S'opposant aux dualistes (Guèbres) de toute sorte, Mazdéens, Zoroastriens, Manichéens, Nasir od-Dîn pose le mal comme accident, ce qui rappelle un autre aphorisme : "Le Bien est ta coutume, ô mon Dieu ! le Mal est ton décret." Mais s'il démarre par des métaphores "écume", "particules de boue" pour illustrer le côté transitoire, inconsistant qu'il accorde au mal, la fin de sa démonstration, évoque fortement le cycle solaire diurne ou annuel, par la régularité infaillible du déclin de la ténèbre sur la lumière, et ainsi laisse en suspens une question qui brûle les lèvres. Quand le Mal a entièrement "fondu" devant la Lumière, que se passe-t-il ? Les Guèbres, eux, disent que tout recommence, comme le cycle solaire passe invariablement par une course, de l'apogée jusqu'à la déréliction, puis la renaissance solsticiale. Pour le moment, Nasir od-Dîn ne nous dit rien de la fin des fins. Attendons de voir où il nous mène...

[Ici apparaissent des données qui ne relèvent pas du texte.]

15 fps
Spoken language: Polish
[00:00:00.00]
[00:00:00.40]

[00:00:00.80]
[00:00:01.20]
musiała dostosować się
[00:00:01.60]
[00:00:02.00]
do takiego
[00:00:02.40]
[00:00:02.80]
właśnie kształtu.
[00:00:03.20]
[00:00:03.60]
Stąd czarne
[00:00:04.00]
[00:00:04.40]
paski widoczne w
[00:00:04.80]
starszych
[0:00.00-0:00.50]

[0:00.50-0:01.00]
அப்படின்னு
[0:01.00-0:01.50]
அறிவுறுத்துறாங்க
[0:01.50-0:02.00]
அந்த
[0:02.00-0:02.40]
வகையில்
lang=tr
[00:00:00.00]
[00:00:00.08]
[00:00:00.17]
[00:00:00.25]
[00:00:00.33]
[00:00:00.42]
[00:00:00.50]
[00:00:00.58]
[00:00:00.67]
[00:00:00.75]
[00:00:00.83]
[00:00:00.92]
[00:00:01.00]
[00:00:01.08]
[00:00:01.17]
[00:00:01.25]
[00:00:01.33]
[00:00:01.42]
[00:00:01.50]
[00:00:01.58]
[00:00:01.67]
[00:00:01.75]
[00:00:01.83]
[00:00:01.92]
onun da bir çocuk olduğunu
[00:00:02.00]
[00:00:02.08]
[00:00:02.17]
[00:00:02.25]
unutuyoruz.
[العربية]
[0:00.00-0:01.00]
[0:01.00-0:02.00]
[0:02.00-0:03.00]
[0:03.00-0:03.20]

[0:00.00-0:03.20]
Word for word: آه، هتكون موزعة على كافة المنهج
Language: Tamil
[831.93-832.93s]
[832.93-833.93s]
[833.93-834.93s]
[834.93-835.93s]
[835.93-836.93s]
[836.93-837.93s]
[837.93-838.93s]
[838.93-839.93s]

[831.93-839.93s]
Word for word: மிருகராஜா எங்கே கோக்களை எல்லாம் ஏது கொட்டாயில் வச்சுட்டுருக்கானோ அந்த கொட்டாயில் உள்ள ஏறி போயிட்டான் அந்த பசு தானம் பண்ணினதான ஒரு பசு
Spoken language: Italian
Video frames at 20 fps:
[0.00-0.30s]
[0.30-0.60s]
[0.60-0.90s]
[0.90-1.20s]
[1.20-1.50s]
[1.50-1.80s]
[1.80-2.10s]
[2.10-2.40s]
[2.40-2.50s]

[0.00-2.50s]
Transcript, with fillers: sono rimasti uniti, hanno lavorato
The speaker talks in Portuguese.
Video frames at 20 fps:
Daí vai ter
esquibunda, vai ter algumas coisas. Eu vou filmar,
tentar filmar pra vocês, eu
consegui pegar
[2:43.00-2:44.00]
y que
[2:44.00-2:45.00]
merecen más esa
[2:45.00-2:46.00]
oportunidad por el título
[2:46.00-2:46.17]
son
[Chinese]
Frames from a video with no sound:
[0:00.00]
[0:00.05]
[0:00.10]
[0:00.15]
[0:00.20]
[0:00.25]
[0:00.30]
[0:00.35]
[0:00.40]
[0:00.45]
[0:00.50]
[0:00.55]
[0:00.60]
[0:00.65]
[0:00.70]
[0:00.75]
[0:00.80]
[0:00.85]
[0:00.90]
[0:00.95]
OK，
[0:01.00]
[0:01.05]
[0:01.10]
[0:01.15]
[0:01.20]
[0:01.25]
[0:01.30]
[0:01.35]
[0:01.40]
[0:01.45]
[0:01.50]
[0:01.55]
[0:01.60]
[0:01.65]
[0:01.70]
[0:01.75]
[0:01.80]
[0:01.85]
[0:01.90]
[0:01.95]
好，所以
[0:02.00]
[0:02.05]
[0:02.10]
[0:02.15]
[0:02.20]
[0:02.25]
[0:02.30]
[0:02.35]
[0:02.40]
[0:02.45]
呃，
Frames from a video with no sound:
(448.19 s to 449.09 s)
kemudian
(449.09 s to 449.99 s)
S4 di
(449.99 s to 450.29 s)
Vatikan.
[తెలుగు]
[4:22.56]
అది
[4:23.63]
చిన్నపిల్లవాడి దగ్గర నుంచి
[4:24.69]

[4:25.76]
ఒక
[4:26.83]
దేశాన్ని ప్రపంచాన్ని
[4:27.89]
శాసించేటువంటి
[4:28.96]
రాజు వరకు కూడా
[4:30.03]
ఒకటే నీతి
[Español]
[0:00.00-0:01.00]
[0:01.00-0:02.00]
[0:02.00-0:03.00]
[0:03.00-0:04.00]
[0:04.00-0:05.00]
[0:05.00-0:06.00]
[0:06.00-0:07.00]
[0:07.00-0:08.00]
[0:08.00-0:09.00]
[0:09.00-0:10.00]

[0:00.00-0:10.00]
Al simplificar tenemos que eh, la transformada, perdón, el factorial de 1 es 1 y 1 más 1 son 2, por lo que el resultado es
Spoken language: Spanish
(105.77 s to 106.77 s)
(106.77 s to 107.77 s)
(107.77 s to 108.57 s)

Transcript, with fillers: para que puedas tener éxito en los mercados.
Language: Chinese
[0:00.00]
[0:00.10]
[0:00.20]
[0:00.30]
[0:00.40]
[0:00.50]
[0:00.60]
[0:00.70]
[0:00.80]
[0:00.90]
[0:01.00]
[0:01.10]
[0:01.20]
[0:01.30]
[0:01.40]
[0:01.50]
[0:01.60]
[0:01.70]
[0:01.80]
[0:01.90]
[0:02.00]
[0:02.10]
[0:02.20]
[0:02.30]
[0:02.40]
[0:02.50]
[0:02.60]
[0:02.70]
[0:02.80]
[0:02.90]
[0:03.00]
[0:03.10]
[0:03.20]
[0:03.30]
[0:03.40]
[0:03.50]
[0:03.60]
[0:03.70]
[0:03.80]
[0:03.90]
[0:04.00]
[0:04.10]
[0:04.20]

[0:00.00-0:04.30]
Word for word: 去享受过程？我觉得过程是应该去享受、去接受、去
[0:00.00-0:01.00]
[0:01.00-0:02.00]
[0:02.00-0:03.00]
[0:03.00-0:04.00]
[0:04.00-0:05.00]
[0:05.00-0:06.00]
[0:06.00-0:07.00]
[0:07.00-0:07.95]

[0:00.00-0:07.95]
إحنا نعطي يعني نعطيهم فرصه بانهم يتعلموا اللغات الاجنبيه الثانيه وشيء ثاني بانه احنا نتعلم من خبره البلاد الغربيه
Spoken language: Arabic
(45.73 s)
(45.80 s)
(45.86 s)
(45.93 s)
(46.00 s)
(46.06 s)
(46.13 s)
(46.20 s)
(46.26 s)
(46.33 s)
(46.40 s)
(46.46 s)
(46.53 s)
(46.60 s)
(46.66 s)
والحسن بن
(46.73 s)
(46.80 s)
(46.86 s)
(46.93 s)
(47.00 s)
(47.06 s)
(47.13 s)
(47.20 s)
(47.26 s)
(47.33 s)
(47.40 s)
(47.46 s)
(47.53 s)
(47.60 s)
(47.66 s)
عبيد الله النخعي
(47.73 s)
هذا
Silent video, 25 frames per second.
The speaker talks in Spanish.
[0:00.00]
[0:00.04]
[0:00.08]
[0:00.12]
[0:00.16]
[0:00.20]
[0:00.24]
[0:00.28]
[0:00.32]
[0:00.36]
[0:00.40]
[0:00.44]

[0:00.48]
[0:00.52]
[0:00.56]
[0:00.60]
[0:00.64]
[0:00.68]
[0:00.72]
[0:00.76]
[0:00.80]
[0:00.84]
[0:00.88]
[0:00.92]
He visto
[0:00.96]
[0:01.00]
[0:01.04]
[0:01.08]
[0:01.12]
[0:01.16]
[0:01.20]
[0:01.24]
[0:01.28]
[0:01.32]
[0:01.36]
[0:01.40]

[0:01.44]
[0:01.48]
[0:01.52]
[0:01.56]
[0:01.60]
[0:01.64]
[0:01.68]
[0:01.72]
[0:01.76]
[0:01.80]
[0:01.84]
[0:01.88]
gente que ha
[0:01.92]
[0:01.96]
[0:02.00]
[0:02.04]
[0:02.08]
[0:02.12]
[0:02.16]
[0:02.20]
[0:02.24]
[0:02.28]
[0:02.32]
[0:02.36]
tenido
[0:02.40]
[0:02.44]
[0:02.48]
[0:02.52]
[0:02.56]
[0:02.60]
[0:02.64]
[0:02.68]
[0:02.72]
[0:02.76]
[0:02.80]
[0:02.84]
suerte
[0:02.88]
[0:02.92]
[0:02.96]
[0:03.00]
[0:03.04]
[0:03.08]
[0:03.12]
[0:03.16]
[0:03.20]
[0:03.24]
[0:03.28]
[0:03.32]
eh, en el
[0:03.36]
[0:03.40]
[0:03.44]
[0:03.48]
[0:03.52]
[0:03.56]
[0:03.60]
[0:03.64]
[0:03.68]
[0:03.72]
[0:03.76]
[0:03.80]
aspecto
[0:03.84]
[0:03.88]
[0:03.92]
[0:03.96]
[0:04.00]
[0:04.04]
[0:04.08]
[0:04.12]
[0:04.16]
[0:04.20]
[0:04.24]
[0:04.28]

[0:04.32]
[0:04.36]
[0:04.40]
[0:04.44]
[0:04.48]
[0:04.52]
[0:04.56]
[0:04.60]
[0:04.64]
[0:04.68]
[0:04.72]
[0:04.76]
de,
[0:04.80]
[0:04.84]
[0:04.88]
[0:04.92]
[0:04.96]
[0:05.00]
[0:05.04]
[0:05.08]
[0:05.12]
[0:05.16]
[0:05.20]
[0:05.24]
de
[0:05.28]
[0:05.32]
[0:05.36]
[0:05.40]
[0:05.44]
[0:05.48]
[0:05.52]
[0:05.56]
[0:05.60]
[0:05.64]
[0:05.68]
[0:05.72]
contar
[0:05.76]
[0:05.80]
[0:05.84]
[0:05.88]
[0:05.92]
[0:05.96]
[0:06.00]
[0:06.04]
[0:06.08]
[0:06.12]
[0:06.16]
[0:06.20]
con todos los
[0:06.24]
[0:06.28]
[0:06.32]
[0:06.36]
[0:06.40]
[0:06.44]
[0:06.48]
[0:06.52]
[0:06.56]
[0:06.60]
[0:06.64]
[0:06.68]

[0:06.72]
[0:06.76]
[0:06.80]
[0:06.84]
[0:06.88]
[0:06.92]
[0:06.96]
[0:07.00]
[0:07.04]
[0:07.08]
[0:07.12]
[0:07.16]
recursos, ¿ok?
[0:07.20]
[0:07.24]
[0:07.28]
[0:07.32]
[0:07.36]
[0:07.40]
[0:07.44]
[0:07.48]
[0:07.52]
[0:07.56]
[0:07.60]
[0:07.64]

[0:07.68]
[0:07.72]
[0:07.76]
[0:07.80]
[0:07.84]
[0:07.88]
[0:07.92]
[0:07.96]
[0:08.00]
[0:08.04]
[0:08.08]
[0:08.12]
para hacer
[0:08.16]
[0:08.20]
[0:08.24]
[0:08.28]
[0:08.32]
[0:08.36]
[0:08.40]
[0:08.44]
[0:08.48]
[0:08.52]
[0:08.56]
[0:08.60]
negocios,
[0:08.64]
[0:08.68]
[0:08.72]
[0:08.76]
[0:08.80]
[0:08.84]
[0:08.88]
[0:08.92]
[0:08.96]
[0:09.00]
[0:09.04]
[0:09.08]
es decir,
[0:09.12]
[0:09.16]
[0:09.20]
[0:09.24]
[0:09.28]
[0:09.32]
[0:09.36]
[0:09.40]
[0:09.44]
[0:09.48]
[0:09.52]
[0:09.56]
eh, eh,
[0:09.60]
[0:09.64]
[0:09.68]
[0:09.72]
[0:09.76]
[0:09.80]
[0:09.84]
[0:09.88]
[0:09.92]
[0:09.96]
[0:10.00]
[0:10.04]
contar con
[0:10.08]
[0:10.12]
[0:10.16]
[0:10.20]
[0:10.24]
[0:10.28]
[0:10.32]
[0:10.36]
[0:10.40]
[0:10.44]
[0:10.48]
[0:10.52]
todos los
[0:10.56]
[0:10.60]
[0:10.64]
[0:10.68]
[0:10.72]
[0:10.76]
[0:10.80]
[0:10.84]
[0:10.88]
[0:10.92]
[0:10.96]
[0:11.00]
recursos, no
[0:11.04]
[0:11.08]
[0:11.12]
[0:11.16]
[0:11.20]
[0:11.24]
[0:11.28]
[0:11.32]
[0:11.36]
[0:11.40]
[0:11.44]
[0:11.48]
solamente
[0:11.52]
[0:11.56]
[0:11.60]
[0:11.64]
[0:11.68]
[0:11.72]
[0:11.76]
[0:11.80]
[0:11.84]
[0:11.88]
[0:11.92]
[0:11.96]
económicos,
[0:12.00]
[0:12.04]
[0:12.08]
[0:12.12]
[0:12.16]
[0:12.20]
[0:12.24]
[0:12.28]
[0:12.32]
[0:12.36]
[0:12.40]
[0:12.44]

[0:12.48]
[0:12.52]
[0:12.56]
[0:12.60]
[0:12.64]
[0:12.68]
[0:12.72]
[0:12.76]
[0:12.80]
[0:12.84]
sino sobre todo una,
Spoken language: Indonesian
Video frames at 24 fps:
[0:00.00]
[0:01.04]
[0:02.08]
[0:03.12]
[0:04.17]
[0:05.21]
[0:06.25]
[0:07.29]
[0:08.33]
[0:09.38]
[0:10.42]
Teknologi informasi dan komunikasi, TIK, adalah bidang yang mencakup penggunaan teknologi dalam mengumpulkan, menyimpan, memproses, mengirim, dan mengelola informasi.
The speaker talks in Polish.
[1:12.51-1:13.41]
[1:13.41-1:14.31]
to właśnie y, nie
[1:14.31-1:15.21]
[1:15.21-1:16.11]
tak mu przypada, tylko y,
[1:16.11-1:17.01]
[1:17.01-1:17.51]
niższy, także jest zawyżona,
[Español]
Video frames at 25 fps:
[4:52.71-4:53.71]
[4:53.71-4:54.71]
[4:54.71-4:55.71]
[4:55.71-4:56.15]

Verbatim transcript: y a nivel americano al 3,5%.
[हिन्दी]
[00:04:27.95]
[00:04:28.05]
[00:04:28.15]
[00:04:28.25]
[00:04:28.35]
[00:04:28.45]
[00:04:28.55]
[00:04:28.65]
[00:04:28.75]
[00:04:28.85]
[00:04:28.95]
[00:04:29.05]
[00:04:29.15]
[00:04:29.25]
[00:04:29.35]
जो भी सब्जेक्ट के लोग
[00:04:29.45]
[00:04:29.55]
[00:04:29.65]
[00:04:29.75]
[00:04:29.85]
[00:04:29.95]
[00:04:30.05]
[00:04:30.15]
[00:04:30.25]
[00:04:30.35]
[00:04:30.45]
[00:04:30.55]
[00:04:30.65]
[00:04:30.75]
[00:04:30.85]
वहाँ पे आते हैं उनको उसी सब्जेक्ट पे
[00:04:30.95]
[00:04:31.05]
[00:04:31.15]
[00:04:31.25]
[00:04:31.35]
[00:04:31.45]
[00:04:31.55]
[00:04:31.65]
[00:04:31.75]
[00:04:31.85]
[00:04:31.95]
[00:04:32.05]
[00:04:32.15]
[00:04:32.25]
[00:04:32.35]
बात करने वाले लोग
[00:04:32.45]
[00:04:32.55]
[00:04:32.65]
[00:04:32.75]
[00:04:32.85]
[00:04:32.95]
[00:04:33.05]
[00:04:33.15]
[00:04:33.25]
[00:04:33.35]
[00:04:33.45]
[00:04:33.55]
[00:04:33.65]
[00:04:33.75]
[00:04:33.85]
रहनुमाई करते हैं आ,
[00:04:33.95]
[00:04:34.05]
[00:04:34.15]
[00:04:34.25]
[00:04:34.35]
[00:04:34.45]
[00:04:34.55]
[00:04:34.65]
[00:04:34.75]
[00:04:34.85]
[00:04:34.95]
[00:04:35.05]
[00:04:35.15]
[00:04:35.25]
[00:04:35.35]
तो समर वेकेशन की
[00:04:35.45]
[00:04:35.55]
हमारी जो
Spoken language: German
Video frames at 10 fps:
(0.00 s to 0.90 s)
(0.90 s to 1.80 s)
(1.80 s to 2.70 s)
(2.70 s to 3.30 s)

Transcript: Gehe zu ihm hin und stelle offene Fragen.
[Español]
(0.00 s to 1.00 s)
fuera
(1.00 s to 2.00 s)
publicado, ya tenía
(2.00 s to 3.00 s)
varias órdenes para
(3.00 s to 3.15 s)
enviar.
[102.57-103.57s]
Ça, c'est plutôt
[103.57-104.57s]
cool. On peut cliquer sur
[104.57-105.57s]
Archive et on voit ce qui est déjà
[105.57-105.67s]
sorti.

"Voici encore : le bien effuse du Donateur du bien par essence et le mal a lieu par accident. Par exemple, le bien est comme un grain de blé qu'on sème dans la terre et qu'on arrose. Tandis que le mal est comme l'écume qui, dans le flux de l'eau, consiste en particules de terre. On sait que cette écume apparaît dans le flux de l'eau et non à la source ou dans la substance même de l'eau. Tout se passe parfois comme si la présence dominante de l'écume était si forte que l'on ne voie plus l'eau, qu'on imagine qu'il n'y a plus d'eau du tout et que tout n'est qu'écume. Eh bien, parfois le mal domine et triomphe, il est si puissant que le bien en vient à ne plus être perçu et l'on imagine qu'il n'existe pas de bien du tout et que tout est mal. On est tout près de penser que la lumière du bien s'éteint et que la corruption s'est répandue sur le monde.
Voici l'une des preuves de ces assertions : au commencement, le bien est faible mais il est fort à la fin, tandis que le mal est fort au commencement, faible à la fin. C'est pourquoi, lorsque le bien commence à exister, lui qui est faible alors, le mal se manifeste à lui dans toute la force qu'il possède au commencement. Comme le bien est plus faible, le mal se montre plus puissant, jusqu'à ce qu'au terme il s'avère que la puissance du bien qui est venue graduellement à l'existence atteigne sa fin, et que le mal ne soit plus rien et ne devienne plus rien."
Nasir od-Dîn Tusî, La convocation d'Alamût: Somme de philosophie ismaélienne = Rawdat al-taslim (Le jardin de la vraie foi), chap. XIV, IV, Du bien et du mal, trad. Christian Jambet.